Also, with such a great looking pond, you may want to use a UV steriliser on it to keep the water clear.....just a thought. Solar heating has been successfully achieved using black, poly pipe coiled up on a roof. It is cheap and works really well to heat water....actually where do you live......you may not need to heat Eatern Snake-necks at all?

Kind regards and keep us posted,

Gab


----------



## stipe (Oct 16, 2007)

> What is the program you used to plan/design your pond?.......it looks like a bit of fun


 
Its called google sketchup and is free from google. Jsut type it into the google search bar. Oh yeh its very fun, you can do whateveryou want.



> How will you mow the grass within the enclosure?


 
Either using wipper snippers or shears.... i dont know, i do not want it really short though... Any tips.




> Will you be using anything else on the inside of the pavers to stop them from escaping?


 
It will ahve fencing all around the out side of the enclosure so they wont be able to escape at all.




> Also, with such a great looking pond, you may want to use a UV steriliser on it to keep the water clear.....just a thought. Solar heating has been successfully achieved using black, poly pipe coiled up on a roof. It is cheap and works really well to heat water....actually where do you live......you may not need to heat Eatern Snake-necks at all?



UV i do have and will be using, tht soudns like a cheap idea for water heating. I might give that ago. I lvie in sydney adn in the winter my pond will get aeound 5 degrees, not somthing i want. Also i do nto wish to ybernate my turtles, they are only 1.5years old.

Pond lienr will be here today so mroe pictures will follow.


----------



## Aslan (Oct 16, 2007)

*Stipe* - Good on you mate, that is going to be great...


----------



## mblissett (Oct 16, 2007)

Gordo / Waruikazi,

Don't mean to hijack and it looks fantastic Stipe, but do you have instructions on how you did your pond?

Matt


----------



## waruikazi (Oct 16, 2007)

it is really complex and tricky... hold up i'll see if i can throw something together.


----------



## waruikazi (Oct 16, 2007)

Here tyou go
http://www.aussiepythons.com/forum/showthread.php?p=971115#post971115


----------



## Gecko_ProCs (Oct 16, 2007)

that is freaking awesome Stipe!!
it looks great so far!

about the them climbing out
i had a turtle in my pond that i put there when i found it near my house after it was hit by a car.
after examining it i found that the shell was only cracked on the rim so i figured i'd give him some R&R then let him go in the lake the next day.
the pond is fenced all around about 80-90cm high and when i came back the next day he was gone!
i searched the area around the pond and found no sign of diging so he must have climbed out.
i was amazed!
never thought they were such good climbers.
anyways gives you something to think about whist building your turtle pond
good luck with construction and i cant wait to see the finished product!

Cheers
Camo


----------



## Gecko_ProCs (Oct 16, 2007)

sorry i just measured the fence haha i forgot the ground is rasied inside so make that a 60cm high fence


----------



## stipe (Oct 16, 2007)

Thanks for the replys

Yeh i am taking in account that they are good climbers. So i am talkign to some profesional turtle breeders to get their opinions.

GUESS WHAT???

I just got the pond liner and i have finished filling up the pond. Took all night, i am currently soaking wet but i had to post so you guys know pics are coming after my shower. 

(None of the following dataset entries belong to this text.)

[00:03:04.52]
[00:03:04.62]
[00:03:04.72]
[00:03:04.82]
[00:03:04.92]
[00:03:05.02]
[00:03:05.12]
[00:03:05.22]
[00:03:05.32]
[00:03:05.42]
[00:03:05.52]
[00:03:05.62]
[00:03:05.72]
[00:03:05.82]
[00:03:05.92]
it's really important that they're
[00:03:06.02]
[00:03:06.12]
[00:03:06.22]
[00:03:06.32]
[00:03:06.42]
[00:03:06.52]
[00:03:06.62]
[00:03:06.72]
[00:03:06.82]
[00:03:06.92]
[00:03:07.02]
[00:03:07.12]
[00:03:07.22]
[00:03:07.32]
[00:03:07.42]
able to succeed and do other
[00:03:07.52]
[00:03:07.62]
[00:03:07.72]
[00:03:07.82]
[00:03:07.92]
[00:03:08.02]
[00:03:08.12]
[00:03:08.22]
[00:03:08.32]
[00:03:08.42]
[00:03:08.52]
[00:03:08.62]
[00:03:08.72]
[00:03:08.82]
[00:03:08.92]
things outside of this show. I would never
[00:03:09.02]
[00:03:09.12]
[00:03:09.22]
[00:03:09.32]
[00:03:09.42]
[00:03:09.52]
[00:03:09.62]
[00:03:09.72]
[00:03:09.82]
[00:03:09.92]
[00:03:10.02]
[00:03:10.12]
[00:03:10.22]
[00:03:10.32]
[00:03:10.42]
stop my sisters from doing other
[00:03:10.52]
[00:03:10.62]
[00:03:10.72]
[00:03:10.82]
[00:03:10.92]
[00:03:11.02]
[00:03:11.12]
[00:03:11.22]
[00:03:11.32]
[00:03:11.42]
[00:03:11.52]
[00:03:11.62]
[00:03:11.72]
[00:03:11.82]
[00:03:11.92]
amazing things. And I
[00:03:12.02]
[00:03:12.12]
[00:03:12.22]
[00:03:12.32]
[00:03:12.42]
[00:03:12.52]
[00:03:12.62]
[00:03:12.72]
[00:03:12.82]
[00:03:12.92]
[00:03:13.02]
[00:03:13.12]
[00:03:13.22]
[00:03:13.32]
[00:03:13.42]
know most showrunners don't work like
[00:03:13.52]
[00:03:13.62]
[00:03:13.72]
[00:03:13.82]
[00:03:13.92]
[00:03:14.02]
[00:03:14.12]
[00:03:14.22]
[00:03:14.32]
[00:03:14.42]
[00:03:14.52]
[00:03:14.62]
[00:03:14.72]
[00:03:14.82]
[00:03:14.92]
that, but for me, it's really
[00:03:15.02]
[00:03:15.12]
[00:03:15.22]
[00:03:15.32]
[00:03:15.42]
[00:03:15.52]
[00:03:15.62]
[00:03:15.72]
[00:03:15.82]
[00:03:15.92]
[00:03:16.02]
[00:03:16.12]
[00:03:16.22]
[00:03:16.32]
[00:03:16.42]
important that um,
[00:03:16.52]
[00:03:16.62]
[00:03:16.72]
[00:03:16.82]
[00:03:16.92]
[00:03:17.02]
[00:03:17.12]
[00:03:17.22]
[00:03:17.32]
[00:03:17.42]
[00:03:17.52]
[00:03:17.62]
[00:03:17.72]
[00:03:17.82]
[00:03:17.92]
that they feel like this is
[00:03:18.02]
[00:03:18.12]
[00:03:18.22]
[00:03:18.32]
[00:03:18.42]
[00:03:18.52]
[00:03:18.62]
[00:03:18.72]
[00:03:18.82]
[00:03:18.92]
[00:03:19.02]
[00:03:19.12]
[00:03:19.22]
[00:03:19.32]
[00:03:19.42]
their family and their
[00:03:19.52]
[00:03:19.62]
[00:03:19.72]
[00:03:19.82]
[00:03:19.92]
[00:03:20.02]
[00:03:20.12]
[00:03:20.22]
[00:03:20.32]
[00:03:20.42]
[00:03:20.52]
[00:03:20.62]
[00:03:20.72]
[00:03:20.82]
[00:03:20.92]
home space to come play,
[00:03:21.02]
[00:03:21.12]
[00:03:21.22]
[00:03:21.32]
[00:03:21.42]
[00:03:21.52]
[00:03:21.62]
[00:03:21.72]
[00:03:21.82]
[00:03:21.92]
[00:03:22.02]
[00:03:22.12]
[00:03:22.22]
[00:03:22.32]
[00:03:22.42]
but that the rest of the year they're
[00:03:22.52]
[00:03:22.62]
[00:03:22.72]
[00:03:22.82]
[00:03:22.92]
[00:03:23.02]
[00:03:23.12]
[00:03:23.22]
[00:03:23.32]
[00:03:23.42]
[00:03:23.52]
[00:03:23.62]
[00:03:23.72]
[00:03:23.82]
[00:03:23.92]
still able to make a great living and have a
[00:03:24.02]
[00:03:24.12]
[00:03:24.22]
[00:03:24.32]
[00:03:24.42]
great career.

They will be up in 40-60min.


----------



## stipe (Oct 16, 2007)

wait... that sounds wrong:shock:, pics *of the pond *will be posted after i finish my warm shower. There :lol:


----------



## Gecko_ProCs (Oct 16, 2007)

awesome!
cant wait to see em


----------



## stipe (Oct 16, 2007)

Hey Gecko_procs, was the fence dug into the ground, the turtle could of lifted the fence and got under then drooped the fence again. Also turtles are notorious for going sideways and slipping through the bars, no joke.


----------



## Gecko_ProCs (Oct 16, 2007)

nope the fence is attatched at the base to a small retaining wall, cant be lifted, the only gaps are small squares about 5cm cubed on the actual fence coz its made of lattis [spelling?] and unless he can fold his shell i doubt a full grown long neck would fit through that haha 
im still trying to figure out how he got out, would have been neat to see him climb out tho


----------



## stipe (Oct 16, 2007)

Ok guys I've had my shower, filled my belly and now am bothered enough to give you guys pictures.

The hardest part was getting all the wrinkles our of the liner. Well i guess it is impossible as i have so many cures and slopes. All in all it was a good nights work.

Remember when you look at these pictures that i still have not put any substrate. Also the stone tiles around the pond are not in their final position. They are just there to hold the liner in place so my dog doesn't mess anything up.

The best thing of the night is that after the water was it it was a perfectly clean pond. Also the water was warmer than outside so i spend like an hour in the pond with a nice cold beer pretending i was a turtle :lol:, if only i had a basking light .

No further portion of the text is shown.